Dr. Sigrid Birrenbach, Oberteuringen
Auf Anfrage der Redaktion Stellungnahme der KV Baden-Württemberg:
Bei Schwangerschaft zahlen wir noch anteilig von den sechs Wochen circa zwei bis vier Wochen, damit der Vertragsarzt keine zu großen Nachteile hat, da die Assistentinnen sich ja sechs Wochen Mutterschutz/Unterbrechung im Kalenderjahr von der Bezirksärztekammer anrechnen lassen können. Die Genehmigung und Förderung (die Förderung wird sowieso immer nur für das laufende Jahr bewilligt) wird dann widerrufen/aufgehoben, da ja zum Zeitpunkt des Mutterschutzes oder evtl. auch Beschäftigungsverbots unklar ist, wann die Assistentin wieder mit der Weiterbildung beginnen wird.
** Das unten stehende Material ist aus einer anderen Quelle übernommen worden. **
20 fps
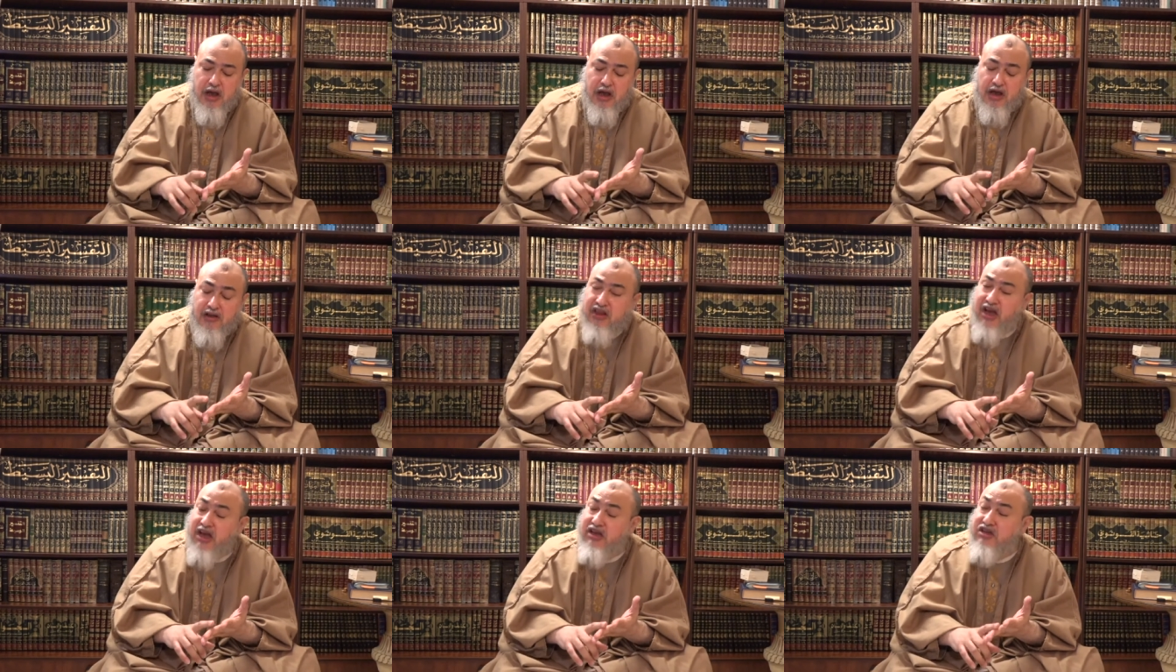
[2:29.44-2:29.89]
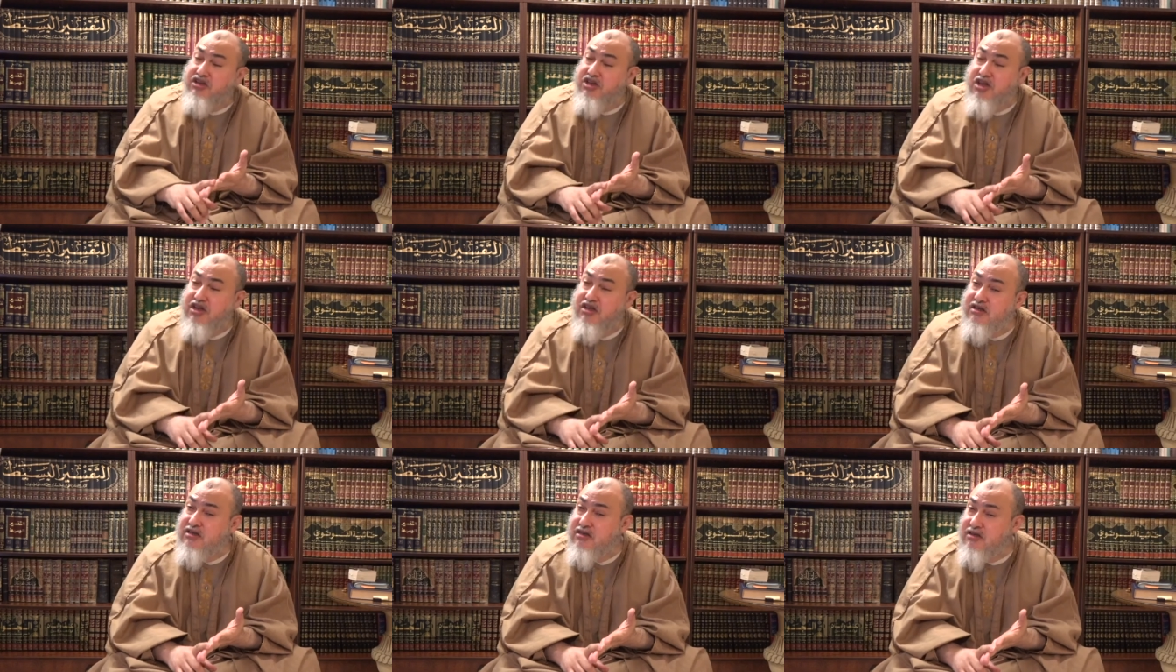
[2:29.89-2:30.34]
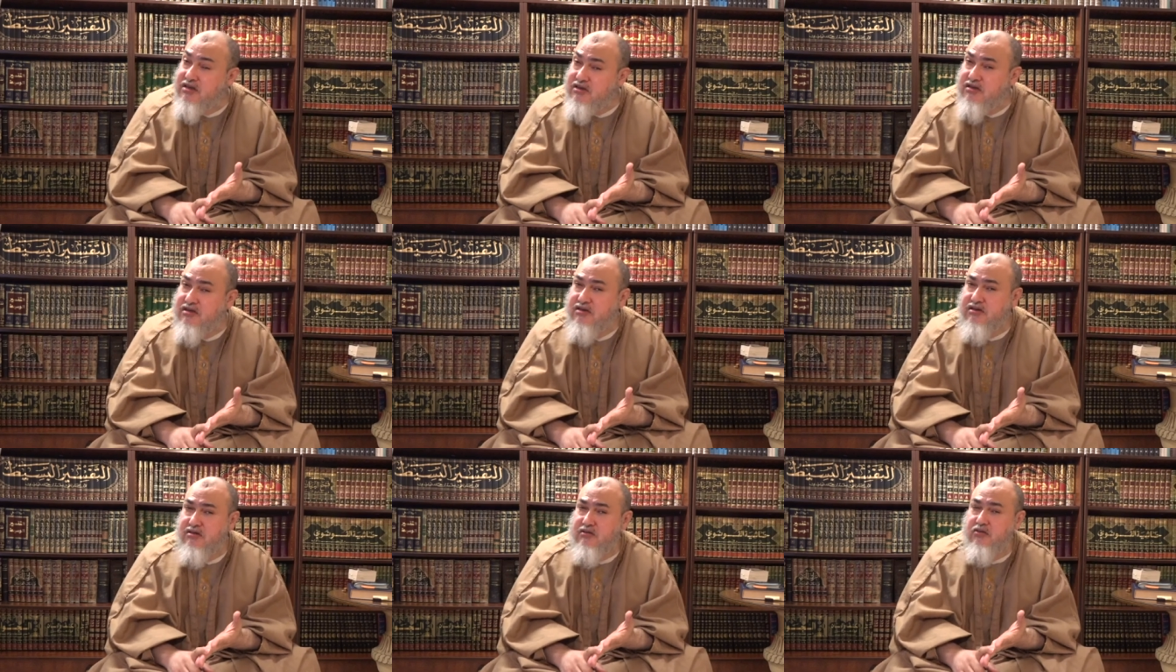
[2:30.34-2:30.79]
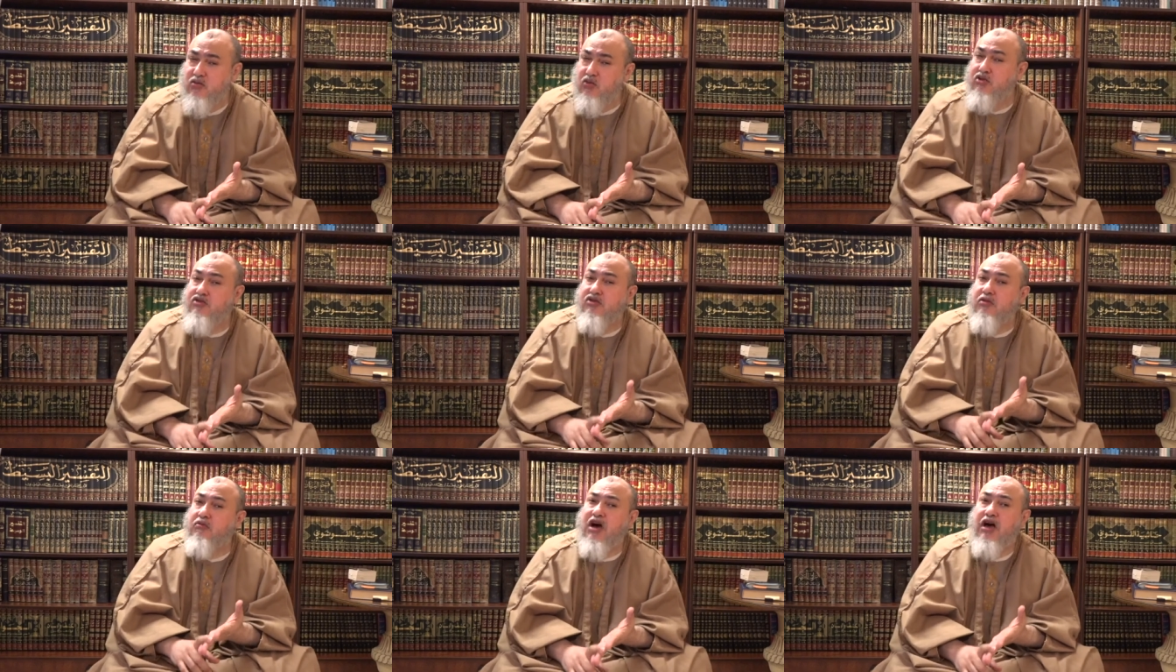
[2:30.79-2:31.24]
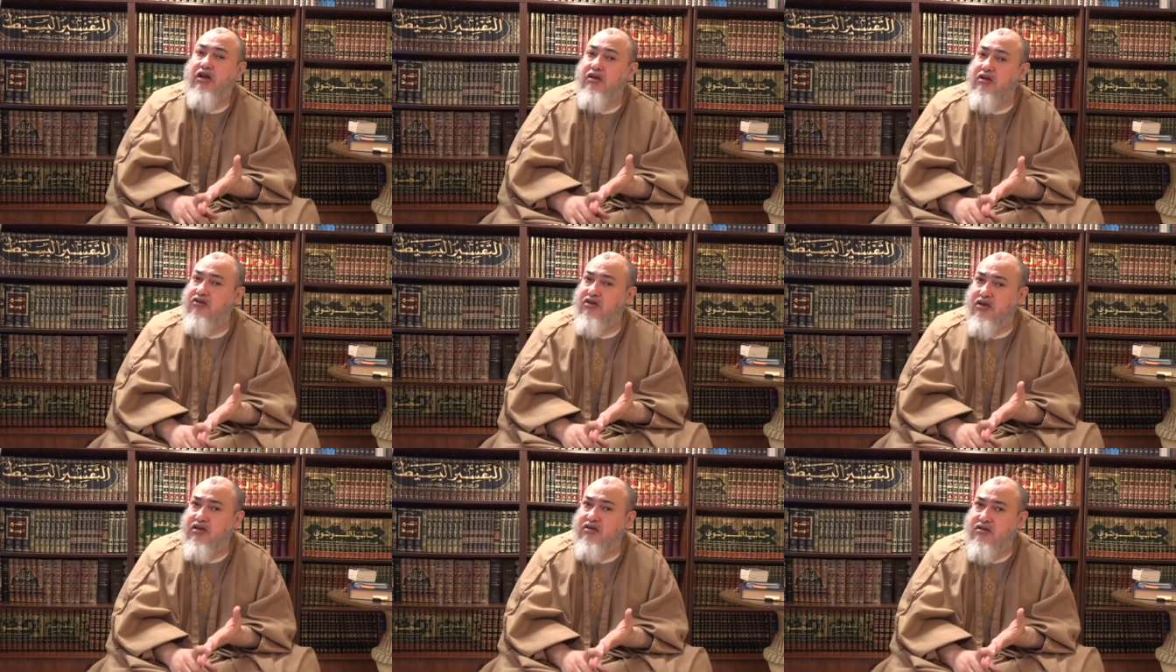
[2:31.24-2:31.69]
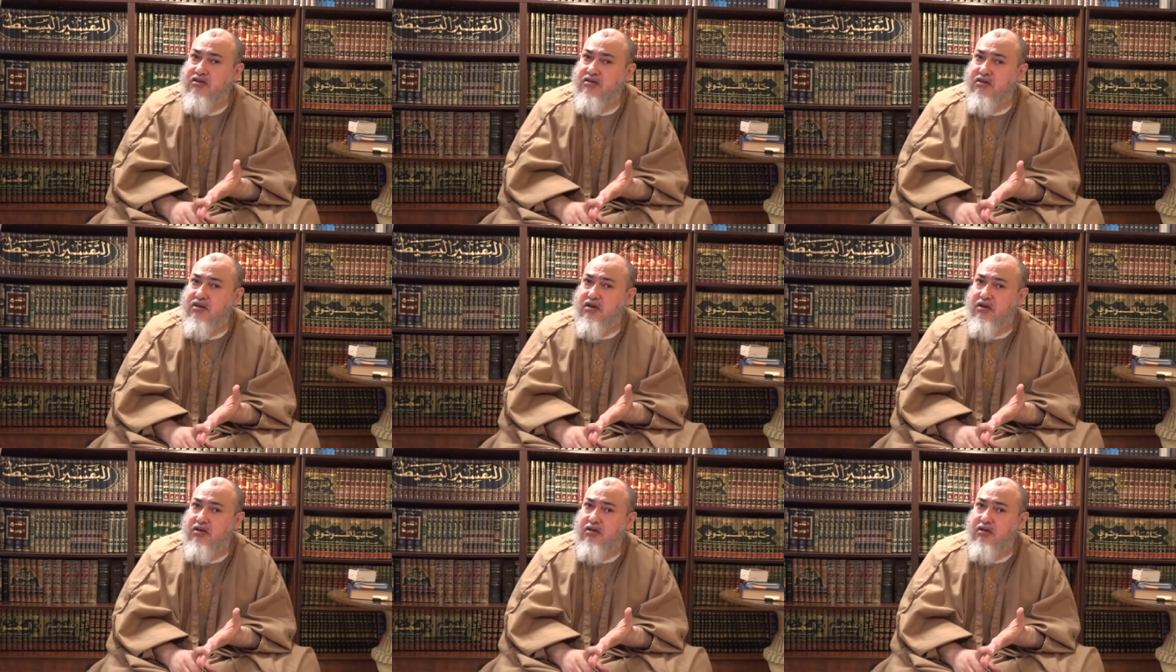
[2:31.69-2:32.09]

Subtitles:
That Jesus was a monotheist.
Da die Genehmigung immer für einen bestimmten Zeitraum erteilt wird, kann es u.a. passieren, dass die Assistentin nach Ablauf oder während der zuvor genehmigten Zeit die Weiterbildung fortsetzt. Dies würde bedeuten, dass die Zeit bereits ausgelaufen oder zum Teil ausgelaufen ist.
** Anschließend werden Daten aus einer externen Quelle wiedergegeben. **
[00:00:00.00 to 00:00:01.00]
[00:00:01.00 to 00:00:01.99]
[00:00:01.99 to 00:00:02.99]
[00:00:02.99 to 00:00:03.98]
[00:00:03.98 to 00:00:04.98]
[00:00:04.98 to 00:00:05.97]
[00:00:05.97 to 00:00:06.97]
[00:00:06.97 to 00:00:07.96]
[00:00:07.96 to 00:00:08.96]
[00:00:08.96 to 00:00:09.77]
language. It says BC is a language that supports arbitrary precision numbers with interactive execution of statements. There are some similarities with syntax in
Daher benötigen wir vor Beginn der Fortführung der Weiterbildung den Antrag auf Genehmigung, den Antrag auf Förderung, beide Erklärungen und evtl. eine Änderung zum Arbeitsvertrag (da es ja auch sein kann, dass statt 100 Prozent nun z. B. 50 Prozent gearbeitet wird bzw. das Laufzeitende eine Änderung erfahren muss).
Die anderen Unterlagen, wie Führungszeugnis, Approbation, Zeugnisse usw. liegen alle bereits vor und müssen nicht nochmals eingereicht werden. Die aufgeführten Antragsformulare sind sozusagen nur auszufüllen und zu unterschreiben. Die Genehmigung erfolgt in der Regel zum nächsten Monatsersten. Es gibt keine Dreimonatsfrist. Eine rückwirkende Genehmigung ist wie bei allen Vorgängen in der Körperschaft ausgeschlossen.
Politische Lösung nötig
Betreff: „Auch an Adipositas denken“, HA 2, 5.2.16, S. 60
Nach einer Pressemeldung von 2013 entzog ein holländisches Gericht mehreren Eltern extrem adipöser Kinder das Sorgerecht. Mit immer besseren Antidiabetika ist es leicht, den HbA1c in den Normbereich zu bringen – bei weiterhin bestehenden BMI von 35 oder mehr.
Eine Patientin mit einem BMI von 56 (!) gab an, dass sie „noch ein bisschen mehr essen muss, weil erst ab einen BMI von 60 ihre Kasse die Magenverkleinerung bezahlt“. Die Altersgrenze für Metformin liegt jetzt bei zehn Jahren. Sie könnte vorher höher gewesen sein.
Weitere Aufzählungen erübrigen sich, wenn die „Gesundheitspolitik“ begreift, dass politische Lösungen erforderlich sind. Bei Abschluss einer privaten Krankenversicherung sind Größe und Gewicht anzugeben. Damit lässt sich der BMI errechnen und daraus die Höhe des Versicherungsbeitrages. Die gesetzlichen Kassen brauchen das nicht.